Honesty may not be the best policy

Yes, honesty is a highly commendable quality, but whether it's the best policy when it results in severe damage being done to…

Yes, honesty is a highly commendable quality, but whether it's the best policy when it results in severe damage being done to your hopes of clinching a place on the European Ryder Cup team is extremely doubtful.

And, much more importantly, what good is honesty when its effect is to dent the hopes of our fifth-placed manager from closing the gap between himself and the top four and also making it to the Ryder Cup, as a spectator?

We are certain that our Dundrum manager, Tom Higgins, was highly impressed with Andrew Oldcorn's display of sportsmanship when he disqualified himself from the Scandinavian Masters upon discovering, midway through his third round, that he had taken an incorrect drop in the first round. Well, highly impressed through clenched teeth and dewy eyes.

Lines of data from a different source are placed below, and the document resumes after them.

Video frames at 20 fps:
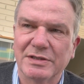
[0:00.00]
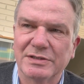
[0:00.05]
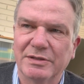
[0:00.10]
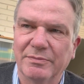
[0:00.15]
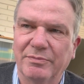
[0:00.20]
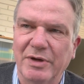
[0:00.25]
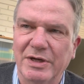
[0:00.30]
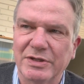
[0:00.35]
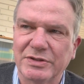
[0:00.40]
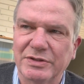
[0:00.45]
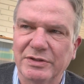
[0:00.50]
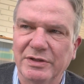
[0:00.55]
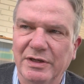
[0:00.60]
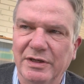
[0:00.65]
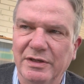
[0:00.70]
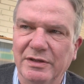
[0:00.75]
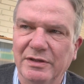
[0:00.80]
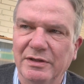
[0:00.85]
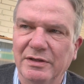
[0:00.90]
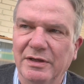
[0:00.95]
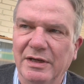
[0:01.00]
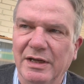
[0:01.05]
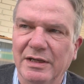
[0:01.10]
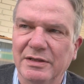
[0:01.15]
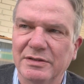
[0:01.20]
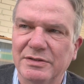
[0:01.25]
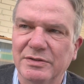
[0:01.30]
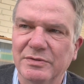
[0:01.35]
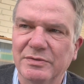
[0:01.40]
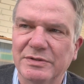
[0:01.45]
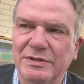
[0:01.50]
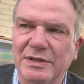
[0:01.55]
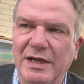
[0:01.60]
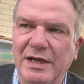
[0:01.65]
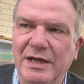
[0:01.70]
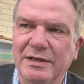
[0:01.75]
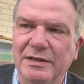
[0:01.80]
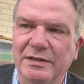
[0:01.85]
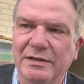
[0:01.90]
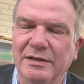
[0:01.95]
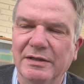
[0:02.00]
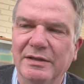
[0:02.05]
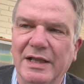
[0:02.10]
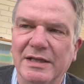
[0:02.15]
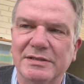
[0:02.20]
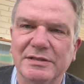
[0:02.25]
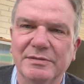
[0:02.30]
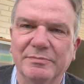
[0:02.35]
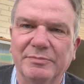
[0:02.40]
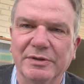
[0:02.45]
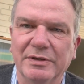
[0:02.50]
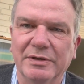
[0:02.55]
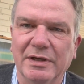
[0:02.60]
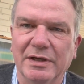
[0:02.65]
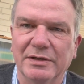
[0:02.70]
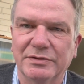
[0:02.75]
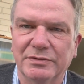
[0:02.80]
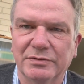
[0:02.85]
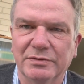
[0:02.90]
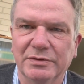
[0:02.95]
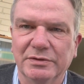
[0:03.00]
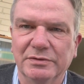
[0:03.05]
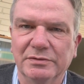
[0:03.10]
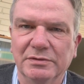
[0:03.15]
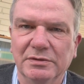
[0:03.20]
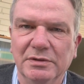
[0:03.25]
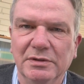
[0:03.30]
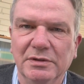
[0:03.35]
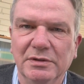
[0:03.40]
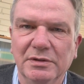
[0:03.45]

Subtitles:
depression and suicide, and that's simply not true.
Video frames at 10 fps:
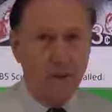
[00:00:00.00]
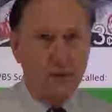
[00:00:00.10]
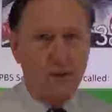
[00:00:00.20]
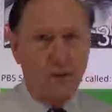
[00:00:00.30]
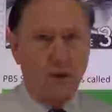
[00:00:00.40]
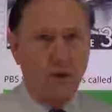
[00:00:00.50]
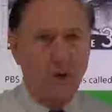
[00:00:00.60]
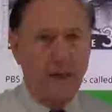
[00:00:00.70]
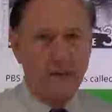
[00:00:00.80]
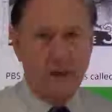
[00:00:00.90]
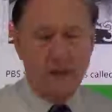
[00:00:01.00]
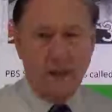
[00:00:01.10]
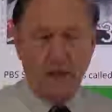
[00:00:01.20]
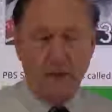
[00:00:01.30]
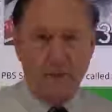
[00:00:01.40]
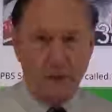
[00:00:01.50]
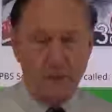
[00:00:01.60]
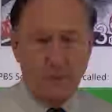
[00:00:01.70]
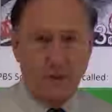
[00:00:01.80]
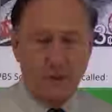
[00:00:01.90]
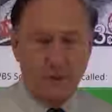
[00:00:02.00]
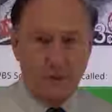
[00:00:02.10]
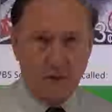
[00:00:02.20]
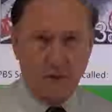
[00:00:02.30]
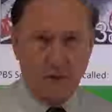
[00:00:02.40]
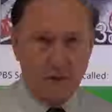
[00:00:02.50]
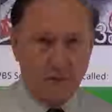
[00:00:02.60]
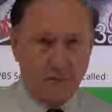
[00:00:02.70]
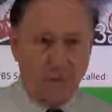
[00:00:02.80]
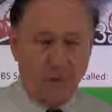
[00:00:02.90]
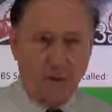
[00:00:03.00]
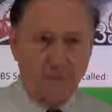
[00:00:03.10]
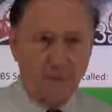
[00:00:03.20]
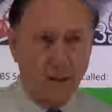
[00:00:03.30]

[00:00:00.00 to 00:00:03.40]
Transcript: So, as I said in the first part of this series 4,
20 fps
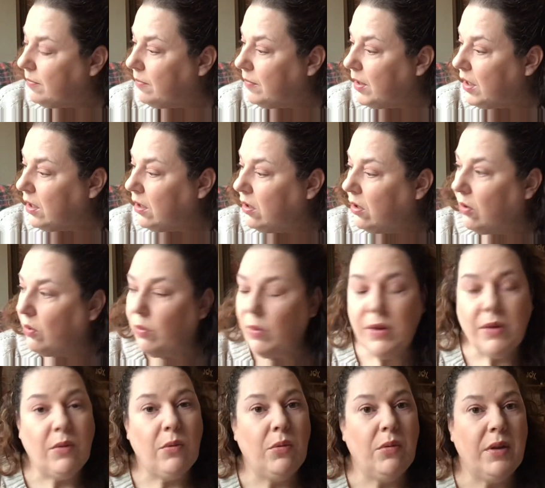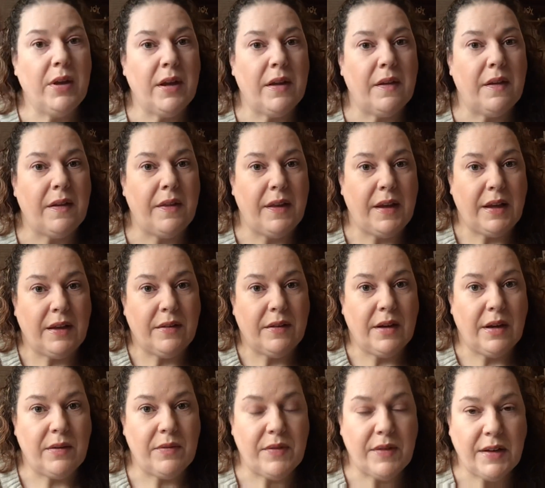along with all the other things that
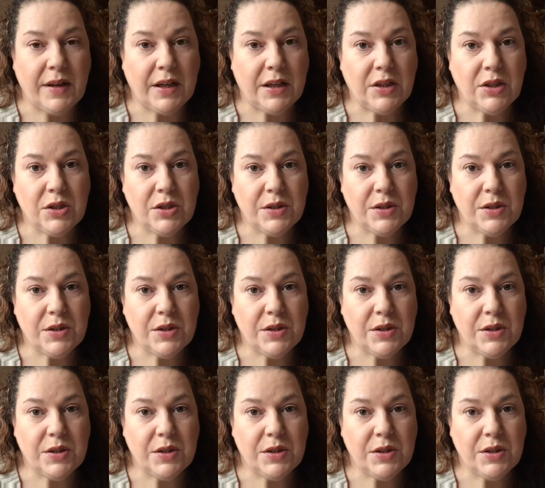I've stitched.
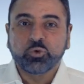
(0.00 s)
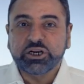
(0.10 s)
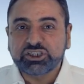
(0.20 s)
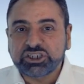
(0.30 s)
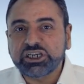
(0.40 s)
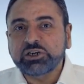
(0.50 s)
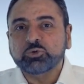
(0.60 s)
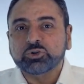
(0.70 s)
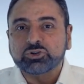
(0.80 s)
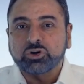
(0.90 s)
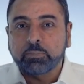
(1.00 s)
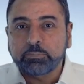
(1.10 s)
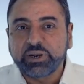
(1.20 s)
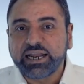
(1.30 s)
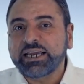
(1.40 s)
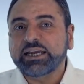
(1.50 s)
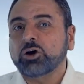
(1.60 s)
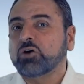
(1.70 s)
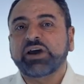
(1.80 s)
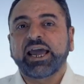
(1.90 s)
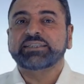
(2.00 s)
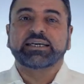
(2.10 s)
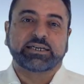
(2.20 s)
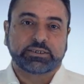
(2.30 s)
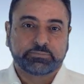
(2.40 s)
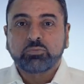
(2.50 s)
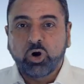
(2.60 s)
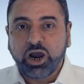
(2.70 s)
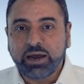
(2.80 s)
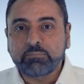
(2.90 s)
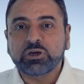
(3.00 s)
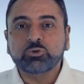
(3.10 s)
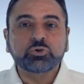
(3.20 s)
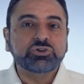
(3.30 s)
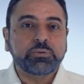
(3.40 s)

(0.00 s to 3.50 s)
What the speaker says: when she would complain of a headache, Muhammad would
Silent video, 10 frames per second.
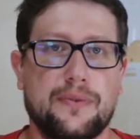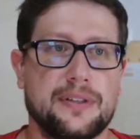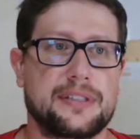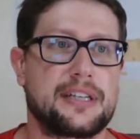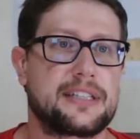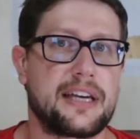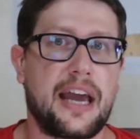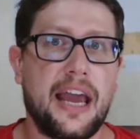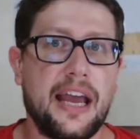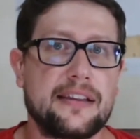
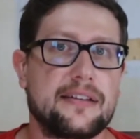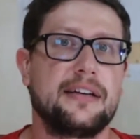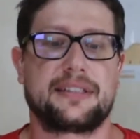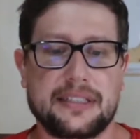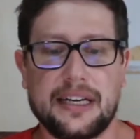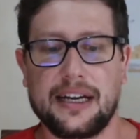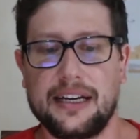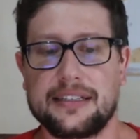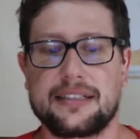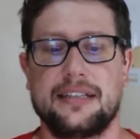168
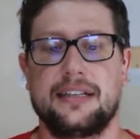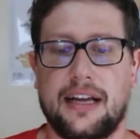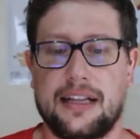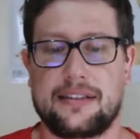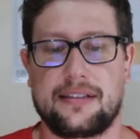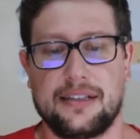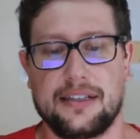says that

If Oldcorn had even infringed the rules in the third round we could at least have given him £1,500 for making the cut, but in the end he (and Tom and his 873 other managers) collected nothing because the offence had taken place in the first round. So, Oldcorn and Tom's Ryder Cup ambitions were wounded, perhaps mortally.

READ MORE

And just to complete Tom's exasperating weekend, the Karlsson boys, Olle and Robert, won precisely £2,000 between them at the Scandinavian Masters when Tom might have expected that playing on their home patch would have inspired them to greater things.

Just about the only consolation we can offer Tom is to point out that at least he didn't have Malcolm MacKenzie in his team too. Like Oldcorn, MacKenzie thought he had made the cut in Sweden, only to be approached by the tournament director on the Saturday to be told that he had broken the rules in the second round (his ball landed on a spectator's jacket and instead of taking a drop he placed it on the ground, a no-no). So, how much did MacKenzie's 253 managers win? Not a penny.